Il ne lui ai dit ce que l'on veut bien lui dire et il ne lui ait montré que ce que l'on veut bien lui montrer .....
Ce que je vais écrire ici est horrible. Mais je l'imagine pourtant très sérieusement, et le débat doit et peut être ouvert.
Voilà, à travers quelques faits précis, quelques remarques et la réflexion qu'elles entrainent nécessairement, je me demande depuis des années si, l'informatique aidant, il n'aurait pas été constitué dans certains tribunaux, les plus grands, à l'attention des magistrats, par eux et pour eux, des fichiers d'avocats.

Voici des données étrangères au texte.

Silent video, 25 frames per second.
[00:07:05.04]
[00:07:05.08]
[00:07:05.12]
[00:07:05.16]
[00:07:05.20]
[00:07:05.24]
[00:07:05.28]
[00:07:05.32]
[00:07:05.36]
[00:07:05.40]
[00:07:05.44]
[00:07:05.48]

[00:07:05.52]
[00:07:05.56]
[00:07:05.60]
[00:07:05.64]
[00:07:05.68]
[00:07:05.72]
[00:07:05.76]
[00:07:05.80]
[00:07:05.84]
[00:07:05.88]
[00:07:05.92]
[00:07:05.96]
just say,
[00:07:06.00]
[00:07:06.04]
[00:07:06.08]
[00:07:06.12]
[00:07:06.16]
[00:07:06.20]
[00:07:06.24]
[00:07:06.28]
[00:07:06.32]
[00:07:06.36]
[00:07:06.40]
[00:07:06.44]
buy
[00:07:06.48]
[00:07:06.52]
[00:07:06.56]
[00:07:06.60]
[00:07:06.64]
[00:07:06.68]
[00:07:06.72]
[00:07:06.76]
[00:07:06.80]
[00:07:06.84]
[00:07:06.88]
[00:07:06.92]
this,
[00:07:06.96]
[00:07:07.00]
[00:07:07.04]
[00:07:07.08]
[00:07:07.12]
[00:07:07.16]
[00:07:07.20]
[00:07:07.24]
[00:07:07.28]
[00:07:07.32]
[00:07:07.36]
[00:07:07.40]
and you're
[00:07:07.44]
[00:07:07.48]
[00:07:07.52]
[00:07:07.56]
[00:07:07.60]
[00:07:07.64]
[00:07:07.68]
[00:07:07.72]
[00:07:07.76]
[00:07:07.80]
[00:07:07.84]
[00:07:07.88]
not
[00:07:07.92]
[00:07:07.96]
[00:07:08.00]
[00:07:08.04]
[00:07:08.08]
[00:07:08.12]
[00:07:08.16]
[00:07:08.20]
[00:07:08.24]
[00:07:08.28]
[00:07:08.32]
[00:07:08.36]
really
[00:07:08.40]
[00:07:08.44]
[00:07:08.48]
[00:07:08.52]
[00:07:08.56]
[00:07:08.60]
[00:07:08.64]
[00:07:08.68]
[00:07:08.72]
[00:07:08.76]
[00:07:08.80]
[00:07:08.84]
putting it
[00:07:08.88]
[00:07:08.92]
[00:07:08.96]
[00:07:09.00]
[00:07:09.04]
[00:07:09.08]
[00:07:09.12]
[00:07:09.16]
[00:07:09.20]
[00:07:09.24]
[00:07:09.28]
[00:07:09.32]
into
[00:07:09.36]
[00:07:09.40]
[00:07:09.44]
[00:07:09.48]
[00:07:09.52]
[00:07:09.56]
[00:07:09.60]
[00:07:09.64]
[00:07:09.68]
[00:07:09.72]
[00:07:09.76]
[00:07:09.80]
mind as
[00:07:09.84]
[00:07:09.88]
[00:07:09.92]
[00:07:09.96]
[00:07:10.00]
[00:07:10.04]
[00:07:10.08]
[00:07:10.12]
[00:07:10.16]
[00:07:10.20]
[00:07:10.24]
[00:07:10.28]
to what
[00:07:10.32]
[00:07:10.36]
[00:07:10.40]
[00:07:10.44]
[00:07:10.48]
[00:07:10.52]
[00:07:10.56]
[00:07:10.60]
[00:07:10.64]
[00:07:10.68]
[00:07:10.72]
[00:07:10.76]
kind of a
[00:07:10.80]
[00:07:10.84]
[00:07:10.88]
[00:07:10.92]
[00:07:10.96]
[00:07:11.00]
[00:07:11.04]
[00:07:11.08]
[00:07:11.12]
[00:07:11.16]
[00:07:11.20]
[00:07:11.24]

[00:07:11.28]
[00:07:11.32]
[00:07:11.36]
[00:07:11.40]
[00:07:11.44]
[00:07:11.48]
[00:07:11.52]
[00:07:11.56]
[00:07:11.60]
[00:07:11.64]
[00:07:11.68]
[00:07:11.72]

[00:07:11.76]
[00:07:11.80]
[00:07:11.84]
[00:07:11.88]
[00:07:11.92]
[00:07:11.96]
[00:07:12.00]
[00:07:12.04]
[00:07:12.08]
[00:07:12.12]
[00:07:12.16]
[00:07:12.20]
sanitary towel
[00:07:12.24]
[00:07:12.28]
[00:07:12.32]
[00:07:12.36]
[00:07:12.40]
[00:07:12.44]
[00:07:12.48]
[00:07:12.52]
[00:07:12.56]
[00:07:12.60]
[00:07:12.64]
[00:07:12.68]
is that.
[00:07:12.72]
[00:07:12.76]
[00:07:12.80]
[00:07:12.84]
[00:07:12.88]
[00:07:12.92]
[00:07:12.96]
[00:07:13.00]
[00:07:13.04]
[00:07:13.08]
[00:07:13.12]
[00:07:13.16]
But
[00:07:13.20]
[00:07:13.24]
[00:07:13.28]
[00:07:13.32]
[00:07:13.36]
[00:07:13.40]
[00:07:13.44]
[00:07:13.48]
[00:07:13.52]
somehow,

D'avocats locaux, c'est-à-dire ceux qu'on rencontre tous les jours au palais, j'entends, avec un classement, des observations, comme on fait avec les fonctionnaires en vue de leur avancement. Il y aurait ceux qu'on aime bien, ceux qu'on aime moins, ceux qu'on déteste. Et surtout ceux qu'il faut casser ou dont il faut se méfier. Certaines syndicalisations de part et d'autre pourraient justifier ou expliquer.
Cette dérive serait abominable, d'autant plus abominable que, pratiquement impossible à établir et à sanctionner.
Je n'accuse personne, je ne dis rien de plus.
Je demande la réflexion. Et que les langues se délient. C'est qu'alors, au moins, attention à la C.N.I.L. et au C.S.M. , et tout le reste.